A un diputado del PP o el PSOE le valen 65.000 votos; al de la competencia, 300.000
No es el único, por supuesto, pero al menos a mi juicio ese es el gran problema de nuestra democracia: los electores no tenemos un voto igual. No mandamos ni imperamos igual sobre todos los partidos. En lo electoral no hay libre competencia ni igualdad de oportunidades, hay duopolio y privilegios heredados. Y a partir de esa vergüenza originaria inscrita en el corazón de nuestra soberanía, la miseria se expande por el sistema sin remedio.

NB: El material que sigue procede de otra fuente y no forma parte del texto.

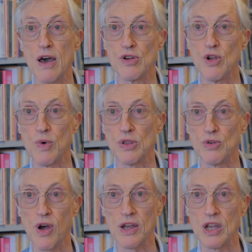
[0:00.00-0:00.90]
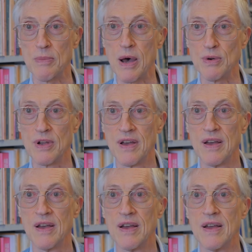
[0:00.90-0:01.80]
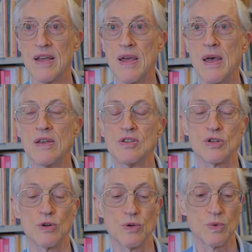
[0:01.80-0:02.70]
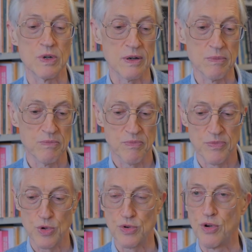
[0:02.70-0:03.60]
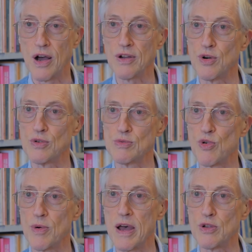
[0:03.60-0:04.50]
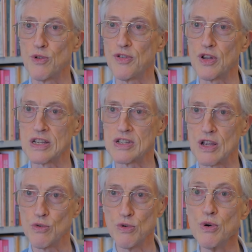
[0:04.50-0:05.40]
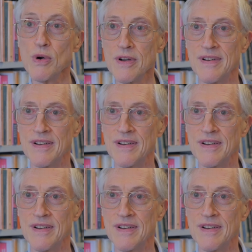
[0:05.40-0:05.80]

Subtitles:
how to know what they're talking about. So your dog knows more about your feelings than you do.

“Esta lata de gusanos solo se abrirá desde dentro”, dice Willem Dafoe en Arde Mississippi. Pues bien, con los partidos ocurre exactamente lo contrario. No son latas de gusanos, pero han desarrollado evidentes problemas de higiene democrática. Y, sobre todo, solo se cambian desde fuera. De la misma manera que las cortes franquistas no se hicieron el haraquiri, sino que fueron empujadas a hacerlo por la sociedad española; o que la infanta Cristina no declara ante el juez voluntariamente, sino obligada por la fuerza coactiva del Estado; los dos grandes partidos que a día de hoy disfrutan de un régimen electoral de duopolio no van a mutar jamás su sustancia por libre iniciativa. Eso es política-ficción.

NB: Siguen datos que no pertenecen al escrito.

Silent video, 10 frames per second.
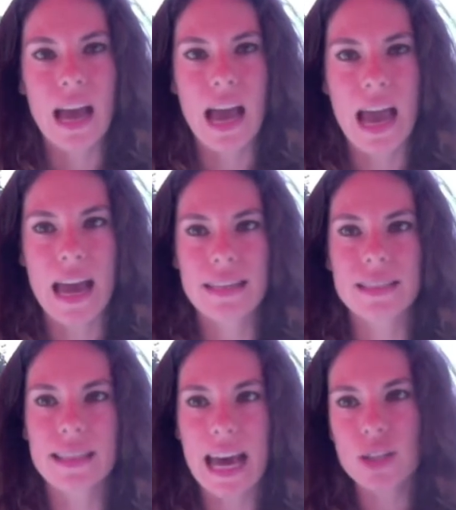
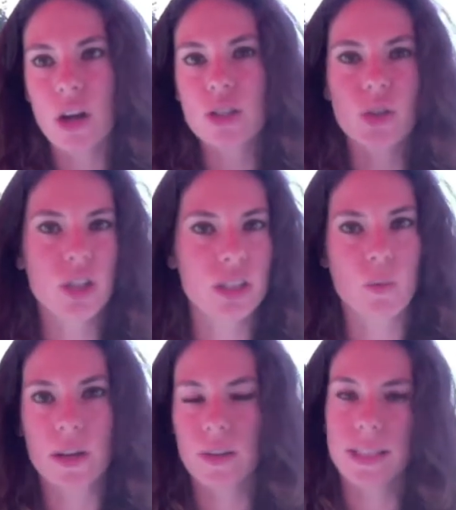and that's also just
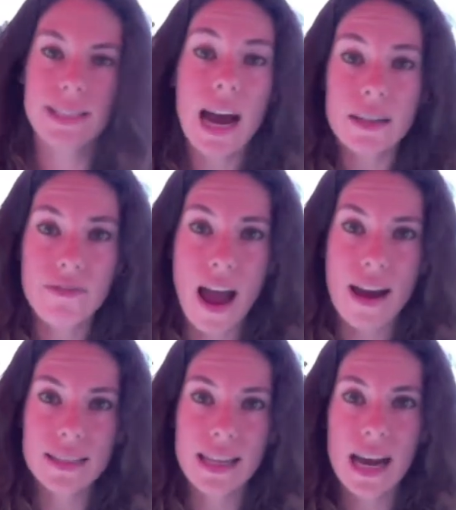one of the side
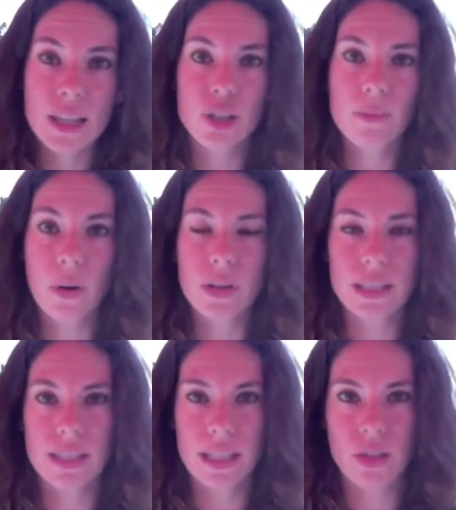effects, the extra
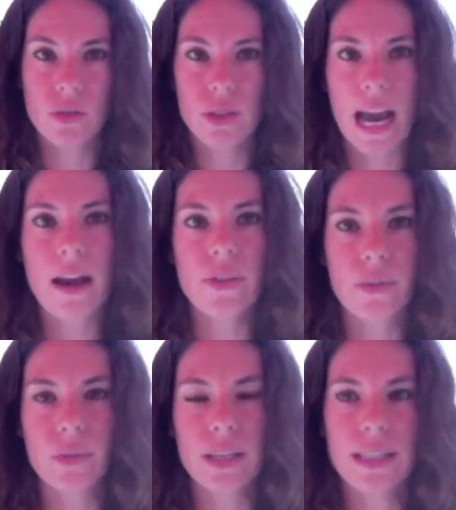bonuses that you get
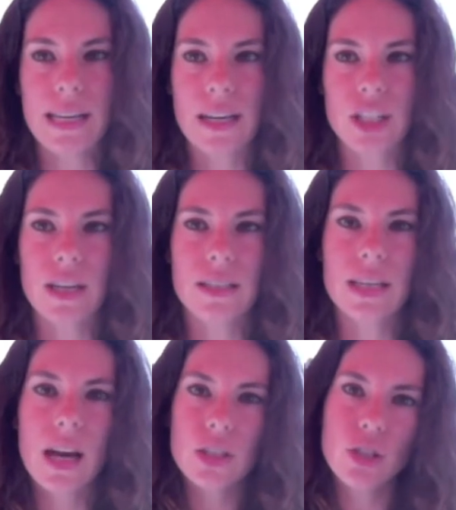through these
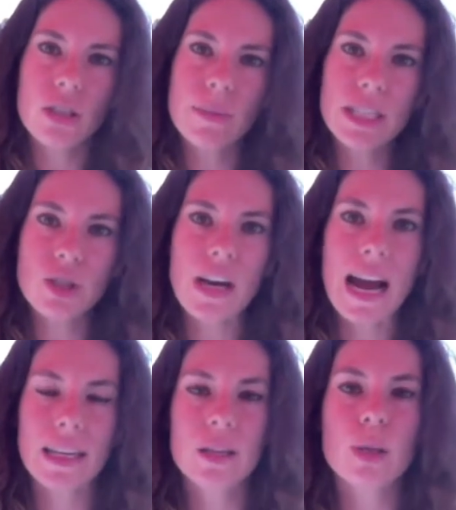sessions. So you're going to be
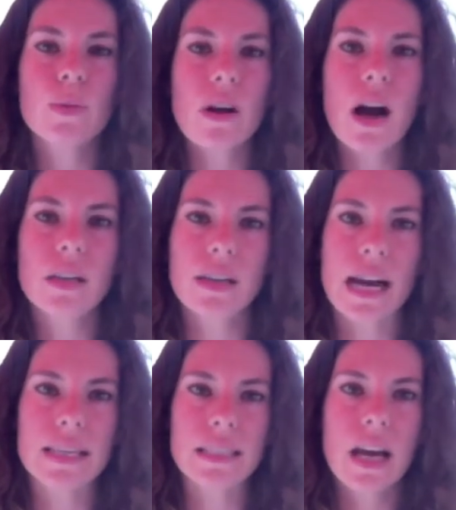tracking your
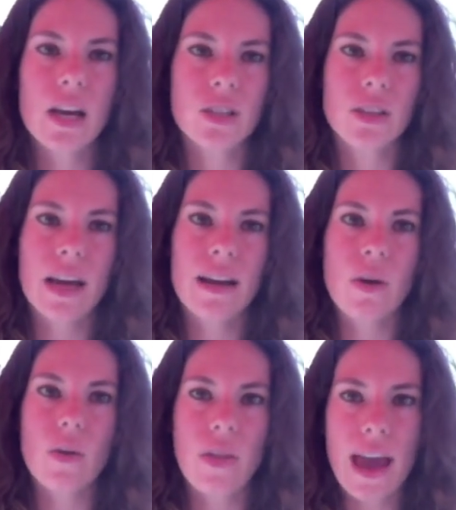progress. So then,
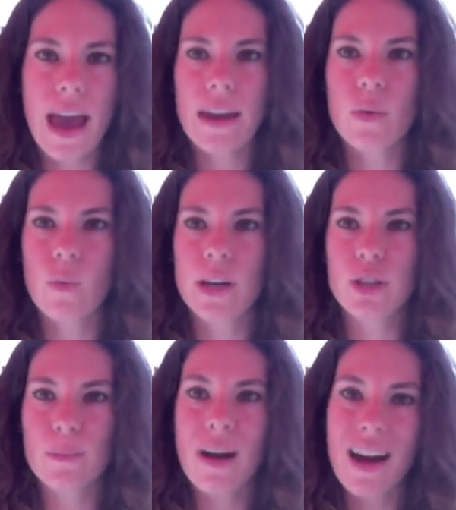then when
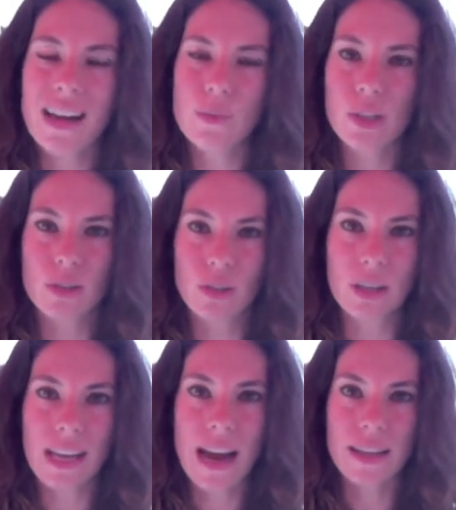your mind, when you're
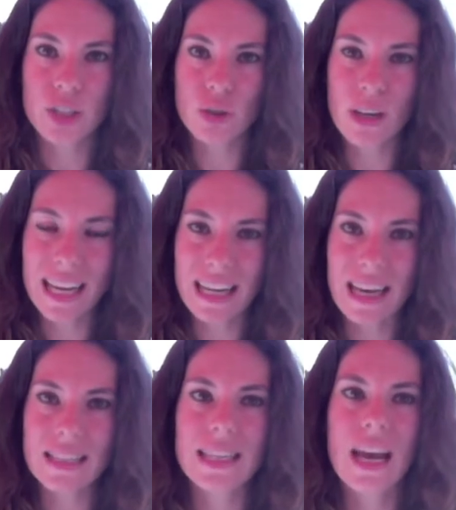learning how to train
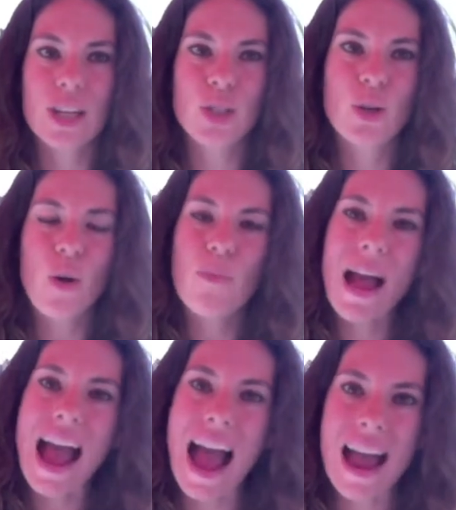it, you go
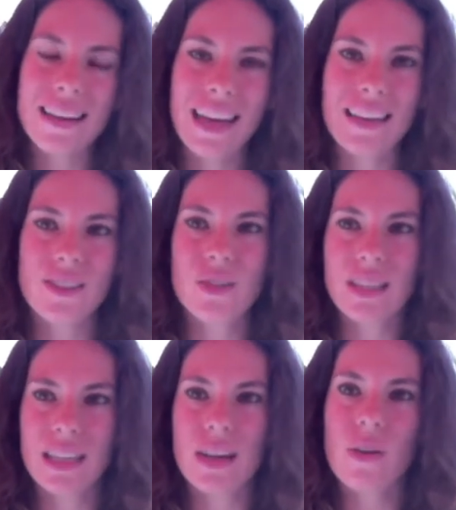back and you
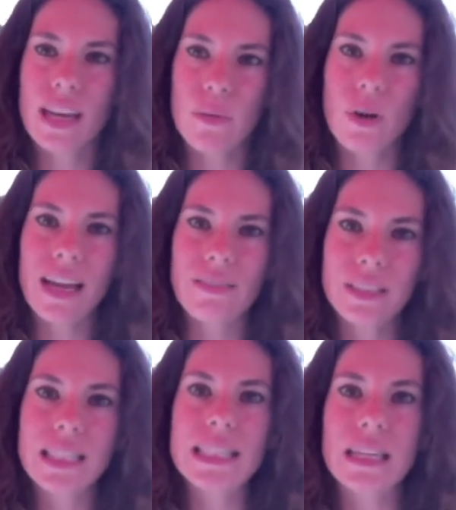see, okay, well, I
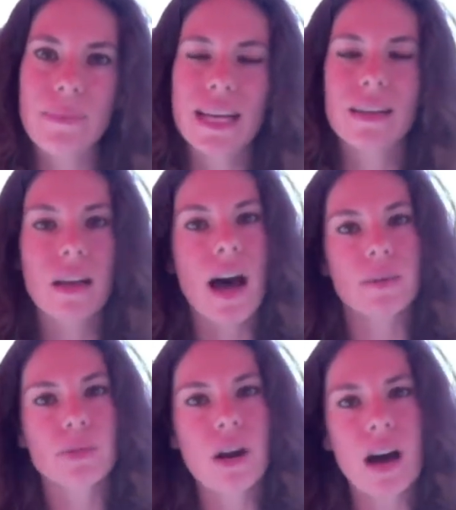really did make a lot
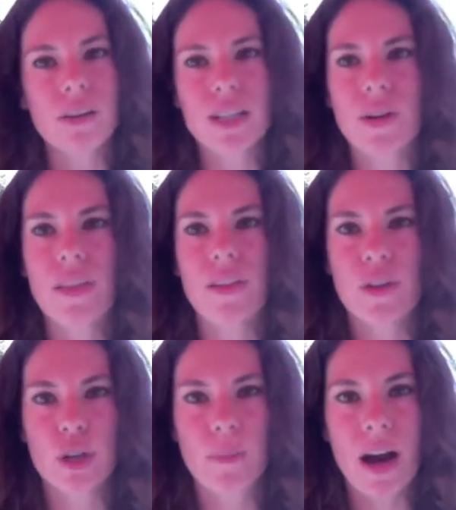of progress rather
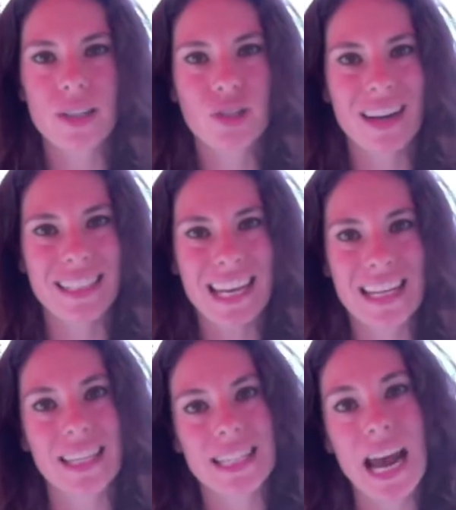than your mind trying to
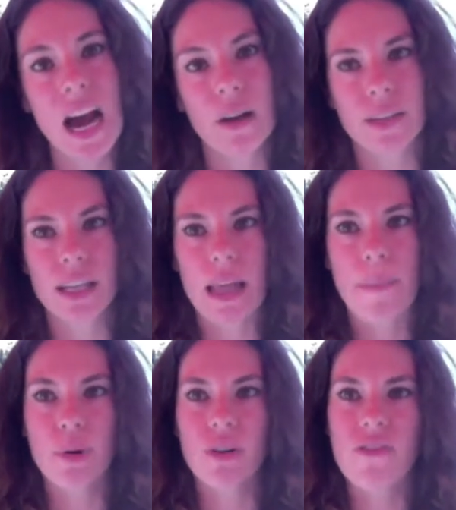take you down, like
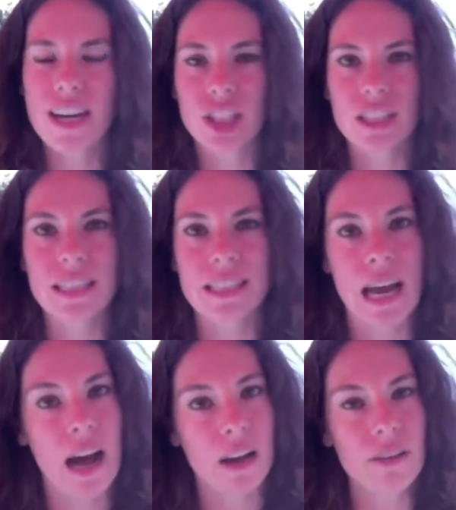that perfectionist
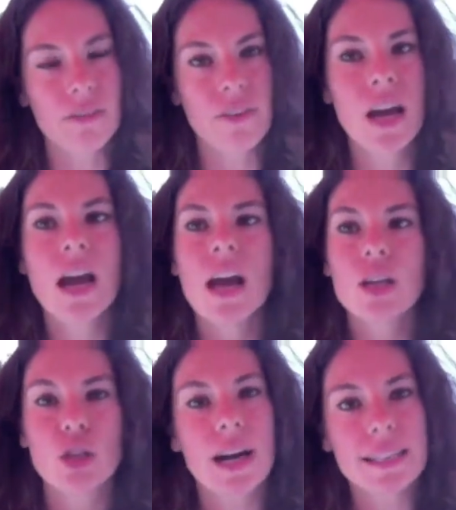elf
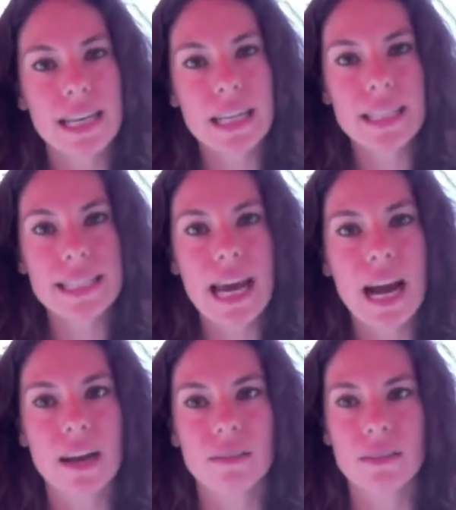trying to take you
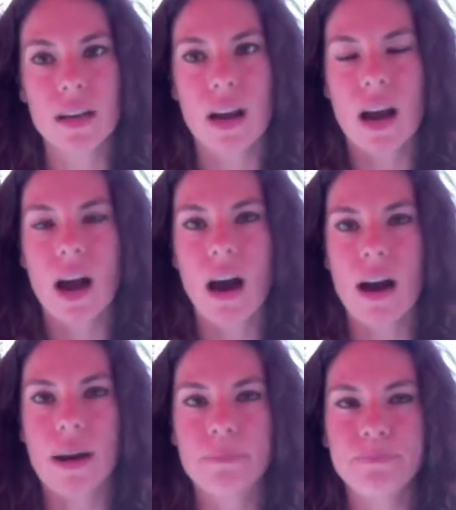down.
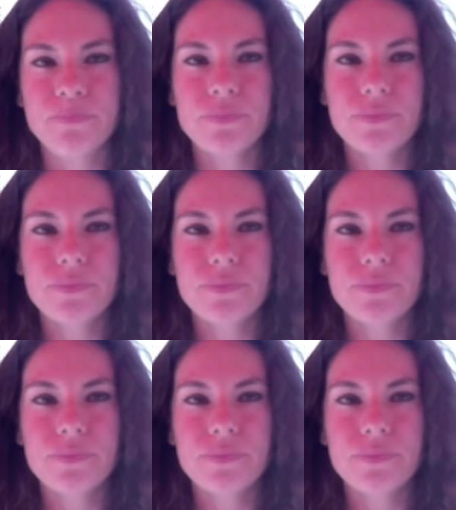Um,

Así que, de momento, solo nos queda soñar. Dennos ustedes a los ciudadanos españoles un voto igual y pongan ustedes en este país a los partidos a competir en igualdad de oportunidades por ese voto. Y den a cada partido la proporción de poder exacta que le otorguen nuestros votos, y ni un escaño más. Y dejen por tanto que elijamos libremente entre varias opciones, no solo entre dos. Ya verán qué pronto los partidos se descontaminan a sí mismos de toda esa grasienta inercia antidemocrática que se les ha adherido con los privilegios del poder. Ya verán qué pronto mutan a mejor. Porque, de no hacerlo, perecerán. Les mataremos nosotros, los electores. Porque ahora sí que mandaremos e imperaremos sobre ellos y seremos, en consecuencia, sus soberanos.
Jorge Urdánoz Ganuza es profesor de Filosofía del Derecho de la Universidad Pública de Navarra y del Máster de Derechos Humanos de la UOC. Su ensayo Veinte destellos de ilustración electoral y una página web desesperada (Ediciones del Serbal) se publicará en breve.